More damning is the museum's inability to live up to Björk's own aspirations for what this could have been. Her goal, according to Biesenbach, was an art exhibition that makes sound--not visuals--its focus, rather than an afterthought. "First and foremost, I am a musician," she is said to have told him. "Can you make music a real experience the way you make painting a real experience?" Rather than rising to this challenge, MoMA decided to hand out Bluetooth-equipped headphones sponsored by Volkswagen. In theory, this could have been cool. In practice, it was hardly a step up from the standard audio guide.

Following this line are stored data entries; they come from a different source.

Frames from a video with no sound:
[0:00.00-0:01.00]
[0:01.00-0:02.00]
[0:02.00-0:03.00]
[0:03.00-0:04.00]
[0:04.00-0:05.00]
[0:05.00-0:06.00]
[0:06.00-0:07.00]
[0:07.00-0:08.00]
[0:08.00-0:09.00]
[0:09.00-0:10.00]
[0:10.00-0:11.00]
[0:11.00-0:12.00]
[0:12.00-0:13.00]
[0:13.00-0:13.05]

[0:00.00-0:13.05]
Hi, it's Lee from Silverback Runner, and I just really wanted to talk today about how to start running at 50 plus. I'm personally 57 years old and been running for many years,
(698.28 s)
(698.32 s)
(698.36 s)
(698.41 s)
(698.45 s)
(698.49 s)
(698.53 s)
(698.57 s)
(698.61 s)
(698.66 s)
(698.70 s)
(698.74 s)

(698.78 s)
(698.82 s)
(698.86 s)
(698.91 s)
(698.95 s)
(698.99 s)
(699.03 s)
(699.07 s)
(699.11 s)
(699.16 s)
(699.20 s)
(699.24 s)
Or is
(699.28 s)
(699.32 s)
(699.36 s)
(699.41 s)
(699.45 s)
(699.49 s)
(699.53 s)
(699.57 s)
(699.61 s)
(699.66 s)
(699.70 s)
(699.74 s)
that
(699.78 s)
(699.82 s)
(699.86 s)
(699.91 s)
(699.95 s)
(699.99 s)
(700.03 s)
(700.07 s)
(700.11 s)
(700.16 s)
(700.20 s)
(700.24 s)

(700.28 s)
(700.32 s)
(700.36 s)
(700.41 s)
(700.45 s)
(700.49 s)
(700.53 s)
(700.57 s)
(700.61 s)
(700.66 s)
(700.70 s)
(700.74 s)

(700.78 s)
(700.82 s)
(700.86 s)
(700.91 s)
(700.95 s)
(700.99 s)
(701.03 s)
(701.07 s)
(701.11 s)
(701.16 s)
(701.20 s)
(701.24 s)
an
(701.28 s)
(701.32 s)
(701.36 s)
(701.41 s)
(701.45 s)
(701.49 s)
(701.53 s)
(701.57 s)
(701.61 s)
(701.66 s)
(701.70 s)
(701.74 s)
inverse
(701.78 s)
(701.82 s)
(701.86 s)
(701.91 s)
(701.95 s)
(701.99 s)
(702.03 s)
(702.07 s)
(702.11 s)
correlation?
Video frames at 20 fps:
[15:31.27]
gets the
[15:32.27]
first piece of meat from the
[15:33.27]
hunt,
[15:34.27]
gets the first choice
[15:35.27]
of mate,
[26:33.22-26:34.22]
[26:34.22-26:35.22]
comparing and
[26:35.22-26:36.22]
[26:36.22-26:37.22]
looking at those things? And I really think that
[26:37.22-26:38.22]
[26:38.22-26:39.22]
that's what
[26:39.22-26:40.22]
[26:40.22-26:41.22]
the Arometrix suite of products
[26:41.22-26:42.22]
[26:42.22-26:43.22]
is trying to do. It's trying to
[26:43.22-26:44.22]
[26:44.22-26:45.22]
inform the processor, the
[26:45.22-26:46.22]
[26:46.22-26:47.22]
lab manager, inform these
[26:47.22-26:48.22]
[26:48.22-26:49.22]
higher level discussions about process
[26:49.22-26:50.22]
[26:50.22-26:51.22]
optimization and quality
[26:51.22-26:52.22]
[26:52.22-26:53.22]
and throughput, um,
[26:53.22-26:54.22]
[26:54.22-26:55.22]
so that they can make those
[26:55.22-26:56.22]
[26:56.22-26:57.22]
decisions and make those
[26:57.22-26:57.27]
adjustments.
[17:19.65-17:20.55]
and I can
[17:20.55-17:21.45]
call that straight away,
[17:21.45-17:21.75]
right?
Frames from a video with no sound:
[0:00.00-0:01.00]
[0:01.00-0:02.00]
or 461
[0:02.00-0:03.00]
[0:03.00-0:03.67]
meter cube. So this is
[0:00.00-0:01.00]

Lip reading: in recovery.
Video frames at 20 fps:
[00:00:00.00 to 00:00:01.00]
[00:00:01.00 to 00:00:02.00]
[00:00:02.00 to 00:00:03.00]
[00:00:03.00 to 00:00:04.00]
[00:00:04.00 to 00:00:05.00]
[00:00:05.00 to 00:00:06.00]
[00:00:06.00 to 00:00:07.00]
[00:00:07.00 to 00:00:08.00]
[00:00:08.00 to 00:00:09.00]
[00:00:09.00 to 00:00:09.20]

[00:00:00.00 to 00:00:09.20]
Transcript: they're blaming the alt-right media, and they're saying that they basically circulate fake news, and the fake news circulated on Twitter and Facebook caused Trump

You'll find those expensive headphones at Songlines, an audio-visual tour through Björk's seven full-length albums, and the show's central attraction. But first, you'll have to wait in an inevitable long line, watching clips of Björk's seminal concerts on the walls-the looping cacophony of her wailing emotions rising and falling with your anticipation. Finally, an attendant will hand you an iPhone-like device and headphones. Putting them on, you'll hear a man with a British accent entreating you to interact with these "musical movements" and "sonic landscapes." What that really means is that the device will track your location and cue a different soundtrack depending on which room you're in. That soundtrack revolves around a fictional biography written by the Icelandic poet Sjón and narrated by Björk herself, with snippets of her albums in the background. Volkswagen may use this technology for hands-free driving, but in the museum, it's supposed to help you experience the art and music without fiddling with the device in your hand. Instead, it completely distracts from the experience.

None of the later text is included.